[Opening Material for the task section]

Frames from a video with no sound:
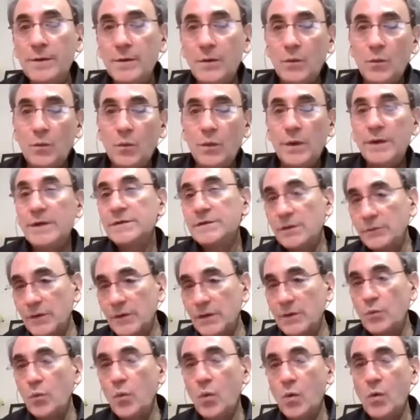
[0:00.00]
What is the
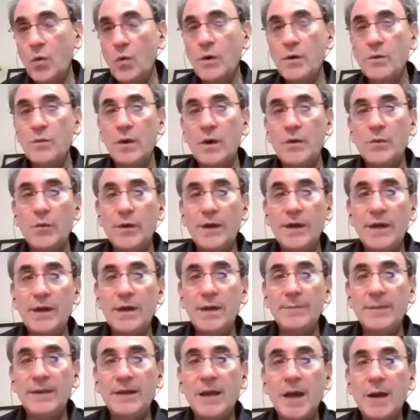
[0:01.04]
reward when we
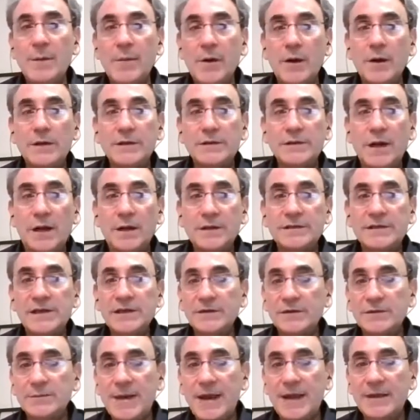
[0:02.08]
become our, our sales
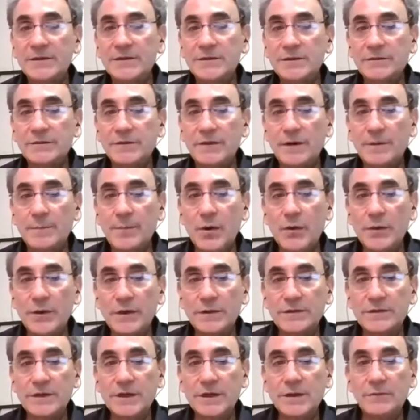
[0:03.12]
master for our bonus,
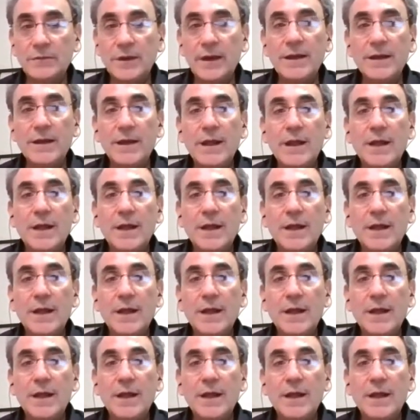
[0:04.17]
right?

[Closing Material for the task section]
[Opening Material for the task section]

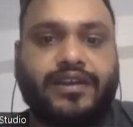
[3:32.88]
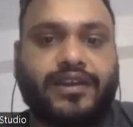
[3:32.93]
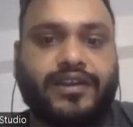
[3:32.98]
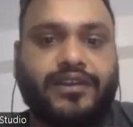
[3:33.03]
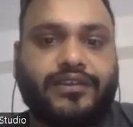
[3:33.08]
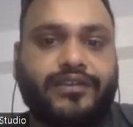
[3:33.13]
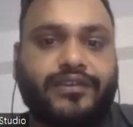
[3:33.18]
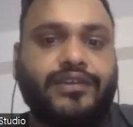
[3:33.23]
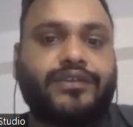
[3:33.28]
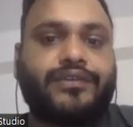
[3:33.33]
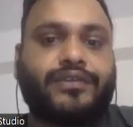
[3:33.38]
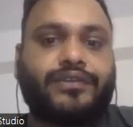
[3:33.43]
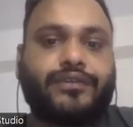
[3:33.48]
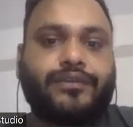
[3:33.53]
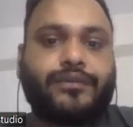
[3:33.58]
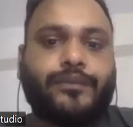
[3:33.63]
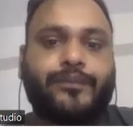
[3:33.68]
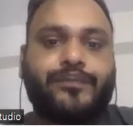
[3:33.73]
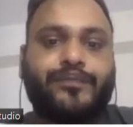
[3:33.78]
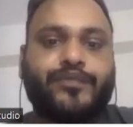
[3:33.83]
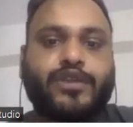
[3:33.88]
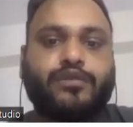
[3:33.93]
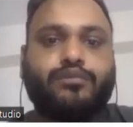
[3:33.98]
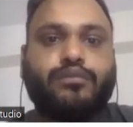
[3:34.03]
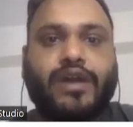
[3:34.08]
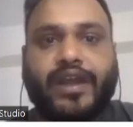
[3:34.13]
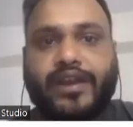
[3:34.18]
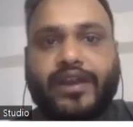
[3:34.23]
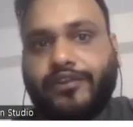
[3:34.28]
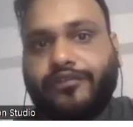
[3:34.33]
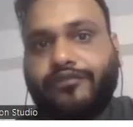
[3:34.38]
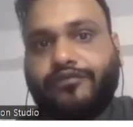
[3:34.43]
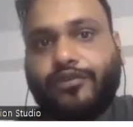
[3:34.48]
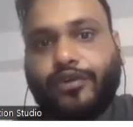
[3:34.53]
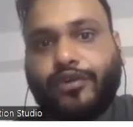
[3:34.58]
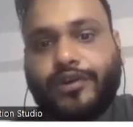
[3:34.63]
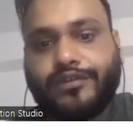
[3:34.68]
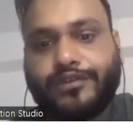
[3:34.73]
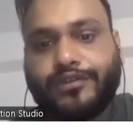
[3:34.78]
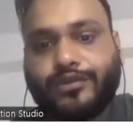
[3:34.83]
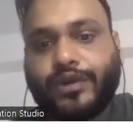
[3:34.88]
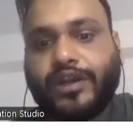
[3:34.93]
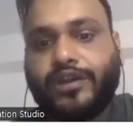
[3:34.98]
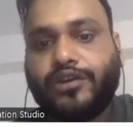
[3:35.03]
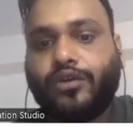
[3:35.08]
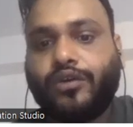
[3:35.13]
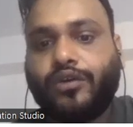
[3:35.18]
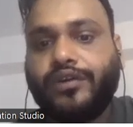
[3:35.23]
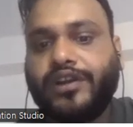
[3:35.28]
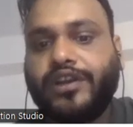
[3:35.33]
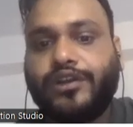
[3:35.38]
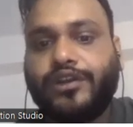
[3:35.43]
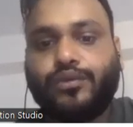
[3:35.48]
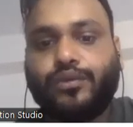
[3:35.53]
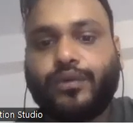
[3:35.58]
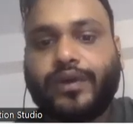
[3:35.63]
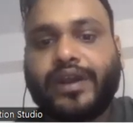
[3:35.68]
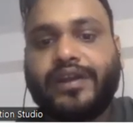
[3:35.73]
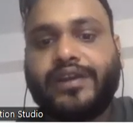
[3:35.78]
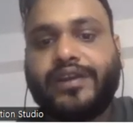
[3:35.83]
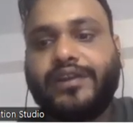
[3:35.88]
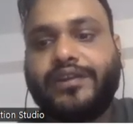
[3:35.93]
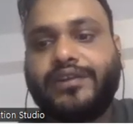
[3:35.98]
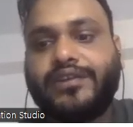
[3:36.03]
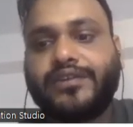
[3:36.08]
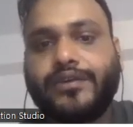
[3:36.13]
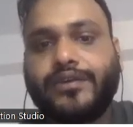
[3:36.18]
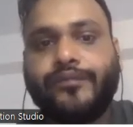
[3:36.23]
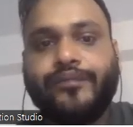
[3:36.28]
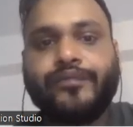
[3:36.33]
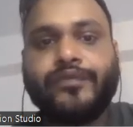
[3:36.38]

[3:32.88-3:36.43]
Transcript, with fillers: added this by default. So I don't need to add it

[Closing Material for the task section]

When you have gone through the records above, say how many lines include the word "with", and write nothing besides that number.

2